POSMERDEKA.COM, DENPASAR – Fraksi-fraksi DPRD Bali menyampaikan Pandangan Umum (PU) Fraksi atas Raperda tentang Perubahan Atas Perda Nomor 6/2023 tentang Pungutan Bagi Wisatawan Asing (PWA) untuk Perlindungan Kebudayaan dan Lingkungan alam Bali, juga Raperda Perlindungan dan Pengelolaan Lingkungan Hidup tahun 2025-2055, Selasa (8/4/2025). PU disampaikan pada rapat paripurna di DPRD Bali, dipimpin Ketua DPRD Bali, Dewa Made Mahayadnya. Dari eksekutif hadir Wakil Gubernur Nyoman Giri Prasta, bersama para kepala OPD.
Memulai PU, juru bicara Fraksi PDIP, Nyoman Suwirta, menyatakan format perubahan substansi dalam Raperda PWA memang perlu dilakukan. Dia menyatakan sepakat dengan perubahan substansi hukum tersebut, sepanjang tidak menyimpang dari tujuan awal pembentukan Raperda. Pun semangat perubahan hanya dilakukan dan dimaknai sebagai dasar hukum menciptakan efektivitas pelaksanaan pungutan bagi wisatawan asing secara transparan serta partisipatif.
Fraksi PDIP juga sependapat terkait format penambahan substansi kerja sama pungutan dengan mitra manfaat atau collecting agent, guna optimalisasi dan efektivitas teknis pelaksanaan pungutan. Ini untuk lebih memberi kepastian hukum dan menghindari keragu-raguan dalam pelaksanaannya. “Perlu diatur lebih lanjut mengenai kriteria dan syarat perseorangan yang dapat menjadi mitra manfaat, serta teknis pelaksanaan kerja sama, agar pengawasan dapat dilakukan lebih komprehensif,” bebernya.
Di kesempatan kedua, Kade Darma Susila yang membacakan PU Fraksi Gerindra-PSI mengingatkan Gubernur sebagai perpanjangan tangan pemerintah pusat. Konsekuensinya, Gubernur tidak hanya sebagai kepala daerah otonom, tapi juga sebagai wakil pemerintah pusat di wilayah provinsi yang mesti taat dan bertanggung jawab kepada Presiden. Terkait PWA sejak tahun 2024, Fraksi Gerindra menilai masih ada kendala. Ini dapat dilihat dari 6,3 juta kunjungan wisatawan asing tahun 2024, baru 2,1 juta atau 33,5% membayar pungutan.

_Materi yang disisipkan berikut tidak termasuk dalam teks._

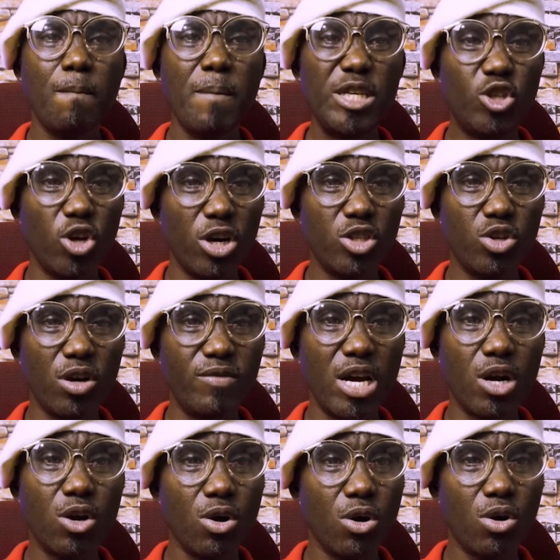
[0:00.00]
majority of
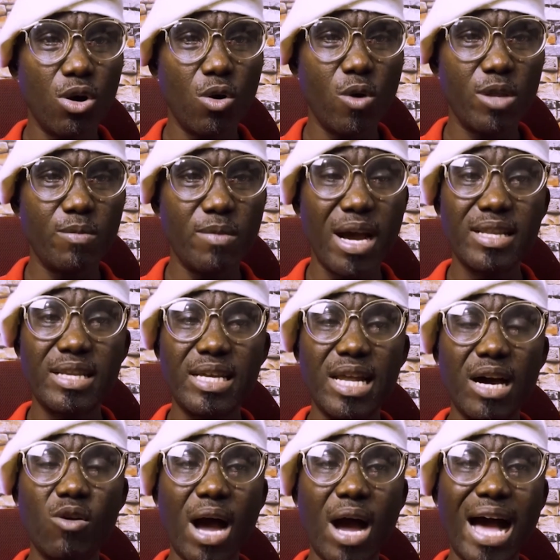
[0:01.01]
them concur with me, and they
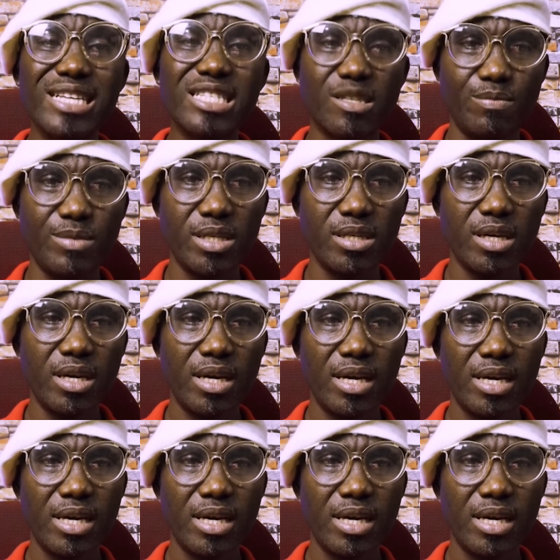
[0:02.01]
now ask me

“Kami turut mendorong perubahan Perda dimaksud dengan catatan menyeluruh atau setidaknya lebih luas. Diawali penamaan konsideran, dasar hukum, dan materi muatannya. Soal kerja sama pihak lain, perlu ada penjelasan Gubernur siapa dimaksud pihak lain? Apa parameter objektifnya? Bagaimana pengawasan bisa berjalan baik?” paparnya.
Fraksi Golkar melalui Yuli Artini memakai momentum penyampaian PU Fraksi ini untuk mengkritisi sejumlah persoalan di Bali. Golkar menyoroti masalah sampah, pendatang ilegal yang mengakibatkan kriminalitas meningkat, kemacetan, sampai minimnya lapangan pekerjaan. Meski mengapresiasi SE Gubernur Nomor 9/2025, tapi dilihat perlu sosialisasi dengan pihak terkait. “Tidak bisa dibebankan desa adat saja, dan pengawasan agar optimal,” serunya.

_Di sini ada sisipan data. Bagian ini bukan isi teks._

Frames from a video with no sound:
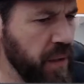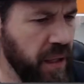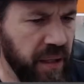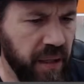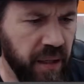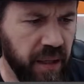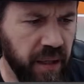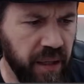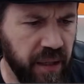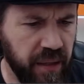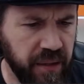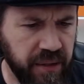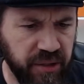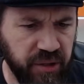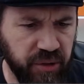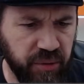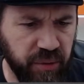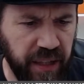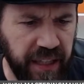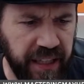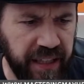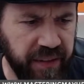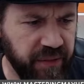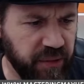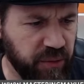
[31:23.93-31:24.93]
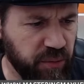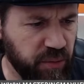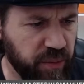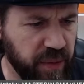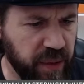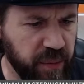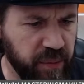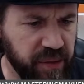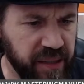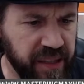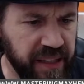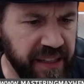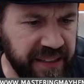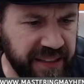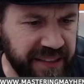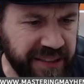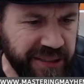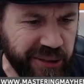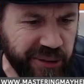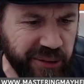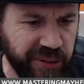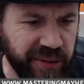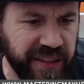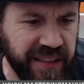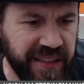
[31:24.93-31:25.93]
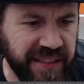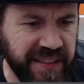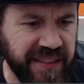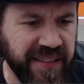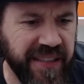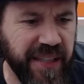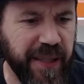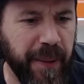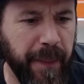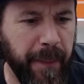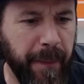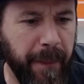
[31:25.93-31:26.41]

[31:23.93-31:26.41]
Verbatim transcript: Uh, do I even remember how to do this?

Fraksi Golkar juga mendorong Gubernur lebih tegas menyikapi kasus intoleransi saat Hari suci Nyepi di daerah Loloan, Jembrana oleh umat lain. Ini perlu disikapi tegas dengan komunikasi lintas agama agar tidak terulang lagi. “Angka bunuh diri di Bali tertinggi di Indonesia, salah satu sebabnya adalah kasus utang pinjol dan judol. Agar ini dikaji dengan pihak terkait untuk pencegahan,” sarannya.
Terakhir IGA Mas Sumatri yang membacakan PU Fraksi Demokrat-Nasdem juga mengkritisi belum optimalnya penerapan PWA yang hanya 33,5% yang membayar. Karena itu, dia menyatakan setuju dilakukan perubahan Perda PWA agar hasilnya optimal dan sesuai harapan. Fraksi ini pula membidik adanya “kawin kontrak” antara warga lokal dengan orang asing, sebagai modus orang asing bisa memiliki aset dan properti di Bali.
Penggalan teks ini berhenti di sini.